### Available data ###
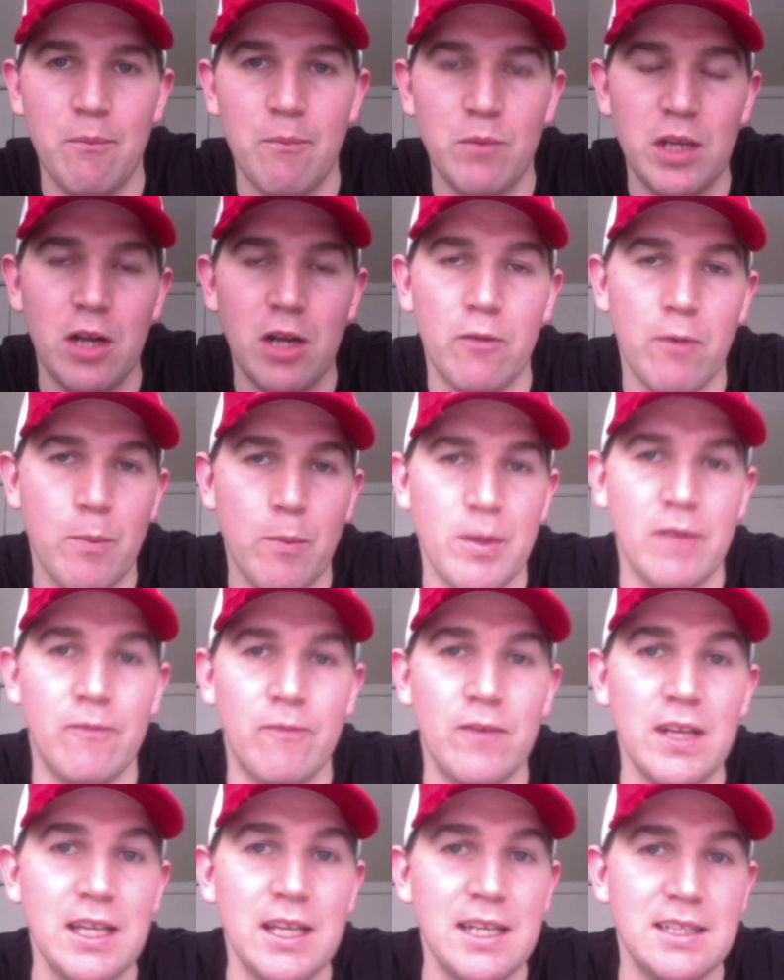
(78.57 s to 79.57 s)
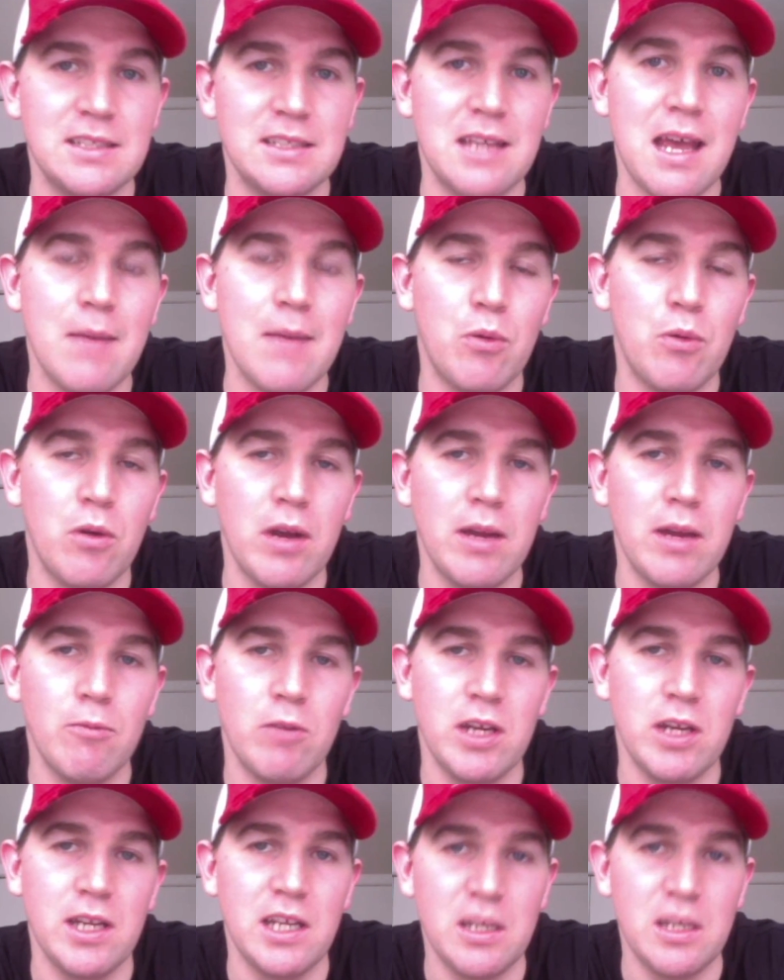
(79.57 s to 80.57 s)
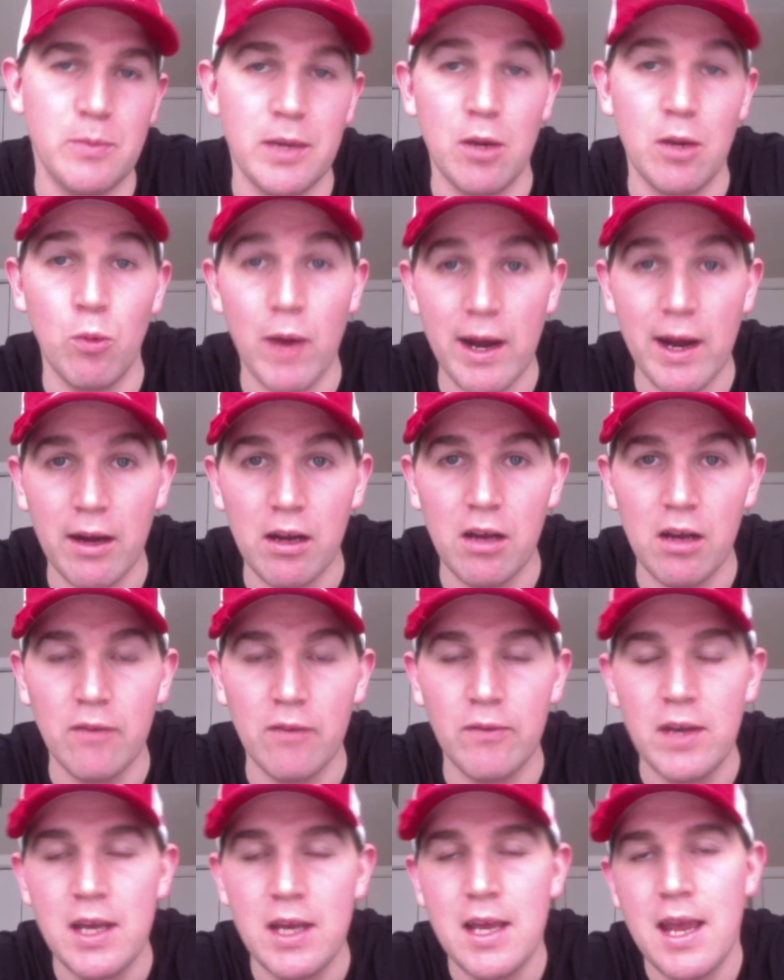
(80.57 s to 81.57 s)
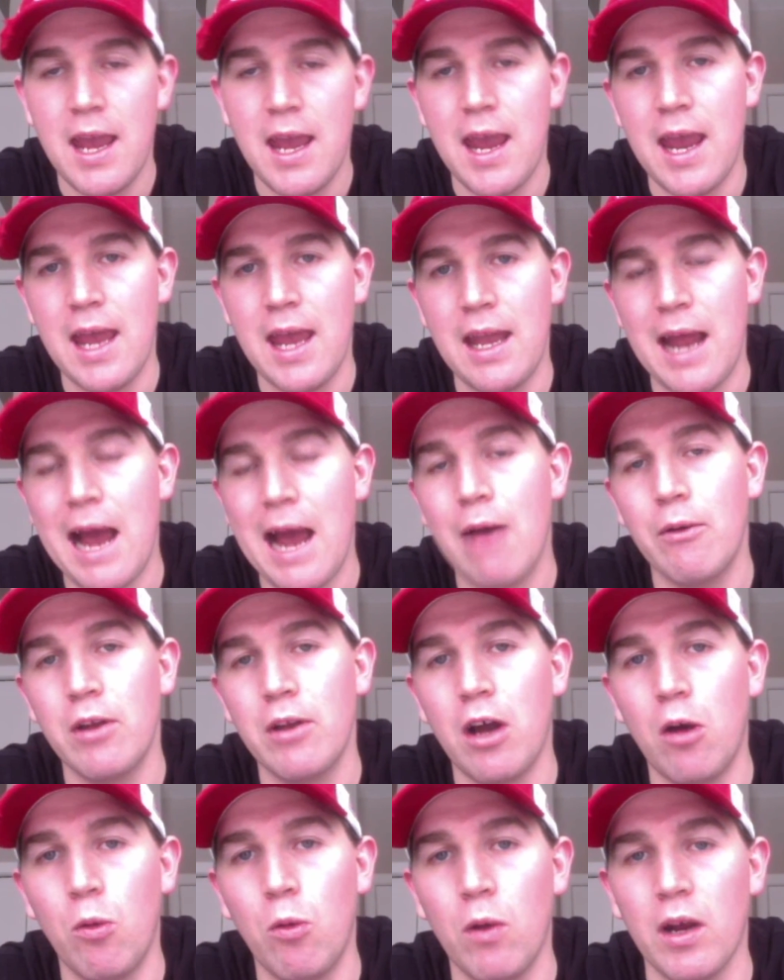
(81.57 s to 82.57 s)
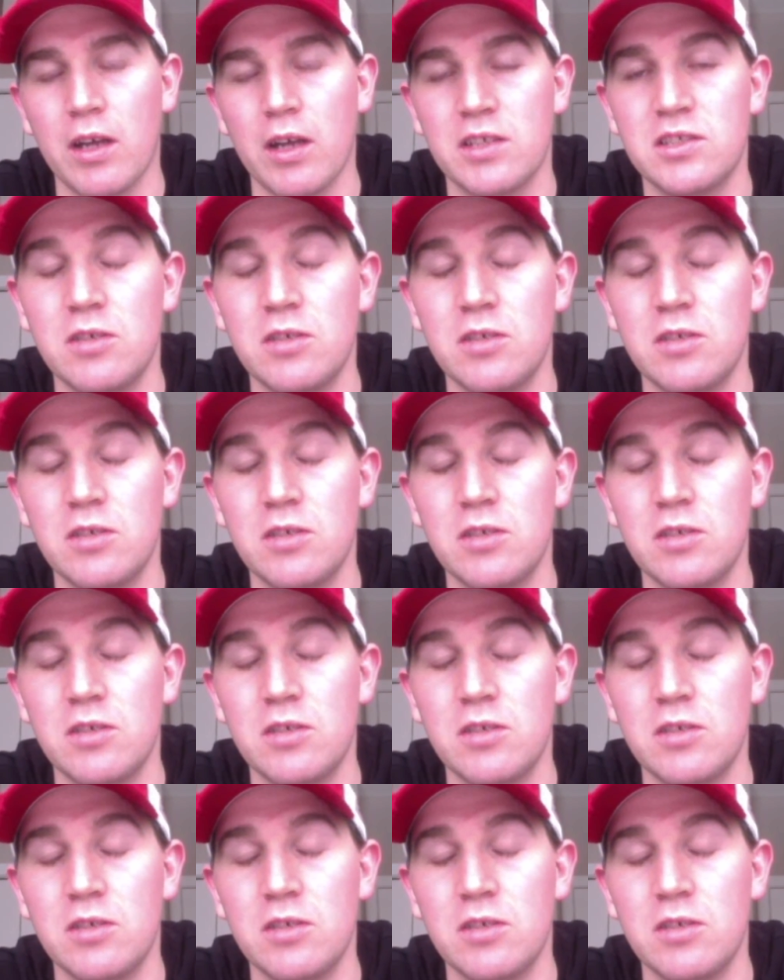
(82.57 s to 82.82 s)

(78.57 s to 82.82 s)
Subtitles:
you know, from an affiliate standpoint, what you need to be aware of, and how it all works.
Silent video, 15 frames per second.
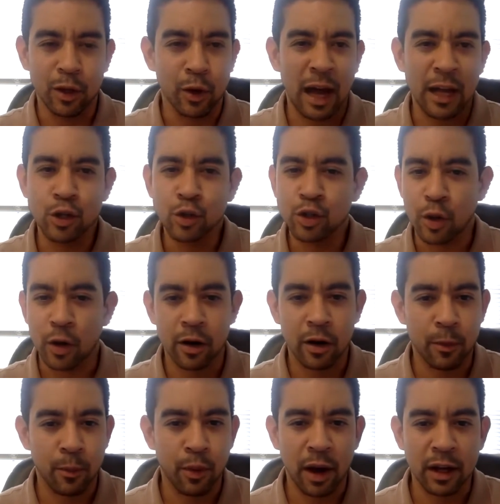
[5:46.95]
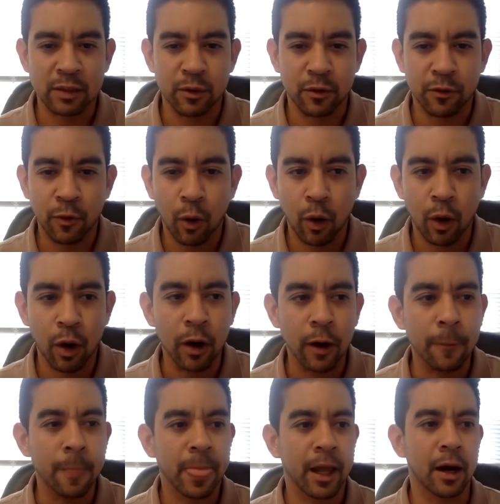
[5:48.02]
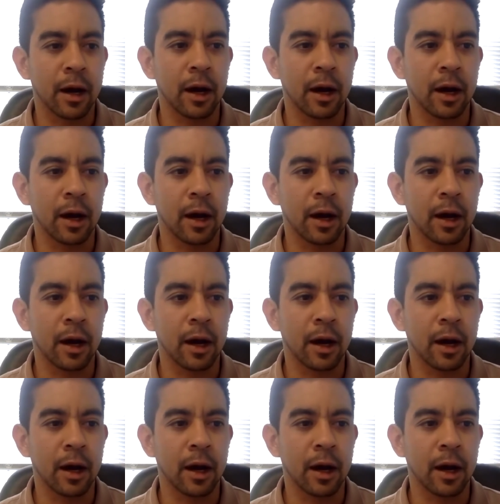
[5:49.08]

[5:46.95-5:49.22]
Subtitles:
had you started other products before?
###
### Task goal
Print the listing verbatim; no pictures.

### Reply to the task
(78.57 s to 79.57 s)
(79.57 s to 80.57 s)
(80.57 s to 81.57 s)
(81.57 s to 82.57 s)
(82.57 s to 82.82 s)

(78.57 s to 82.82 s)
Subtitles:
you know, from an affiliate standpoint, what you need to be aware of, and how it all works.
Silent video, 15 frames per second.
[5:46.95]
[5:48.02]
[5:49.08]

[5:46.95-5:49.22]
Subtitles:
had you started other products before?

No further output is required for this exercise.